Let's see one way to derive the formula for computing the average that is given in the question.

Starting from a set of numbers $\{x_n\}$, we have the definition of the average up to the $n$th sample: $$ a_n = \frac{1}{n}\sum_{j=1}^n x_j = \frac{1}{n}s_n,$$ and $s_n$ is the sum of all samples up to $n$. Now, $s_n$ can be defined recursively: $$ s_n=s_{n-1}+x_n,$$ and given that $na_n=s_n$, we have: $$ a_n=\frac{n-1}{n}a_{n-1}+\frac{x_n}{n}.$$ And we have the averaging formula from the question.

Now we want to basically perform this averaging operation again on the $a_n$ samples. So we just repeat the same formula, but now for the averages of $a_n$.

$$d_n = \frac{n-1}{n}d_{n-1}+\frac{a_n}{n},$$ $$d_n = \frac{n-1}{n}d_{n-1}+\frac{n-1}{n^2}a_{n-1}+\frac{x_n}{n^2}, $$

but we can replace $a_{n-1}$ in terms of $d_{n-1}$ and $d_{n-2}$.

$$d_n = \frac{n-1}{n}d_{n-1}+\frac{n-1}{n^2}\left[(n-1)d_{n-1}-(n-2)d_{n-2}\right]+\frac{x_n}{n^2}, $$

and finally after simplification

$$d_n =\frac{(2n-1)(n-1)}{n^2}d_{n-1}-\frac{(n-1)(n-2)}{n^2}d_{n-2}+\frac{x_n}{n^2}.$$

Now this set of numbers is equivalent to "averaging the averages" and only requires two stored values!

Below I plot a signal which is random noise where the RMS is 20 times the mean value.
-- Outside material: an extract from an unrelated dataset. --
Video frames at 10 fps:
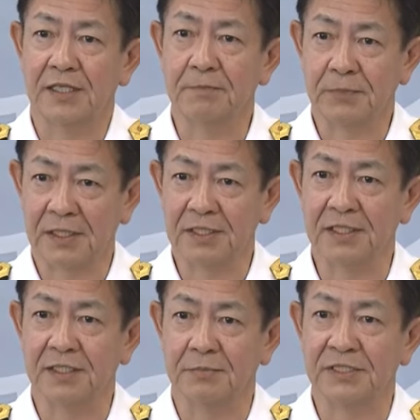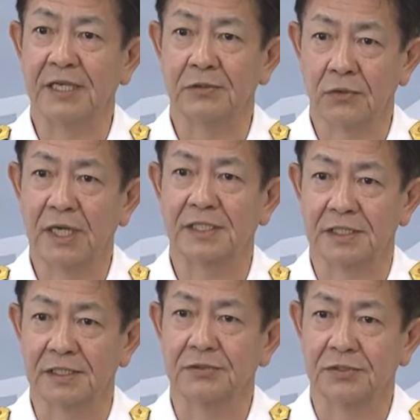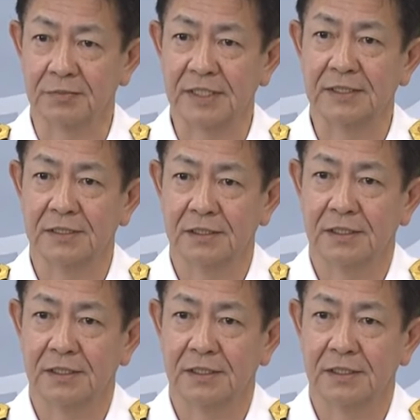頻繁にミサイルを発射しております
I also show the first and second order averages.

demonstration of second order average

As one can see, the second order average takes longer to approach the true mean value, but it has smaller fluctuations relative to the mean.

The fluctuations get smaller as more and more samples are recorded, so it has the added benefit that the time scale of the effective low-pass filter is always increasing. If this were a simple low pass filter with a fixed pole frequency, then at some point we would be throwing away information from very old samples. This filter uses information from all samples, regardless of how old they are.

Finally, I think this recipe can be repeated and the average can be done to any order.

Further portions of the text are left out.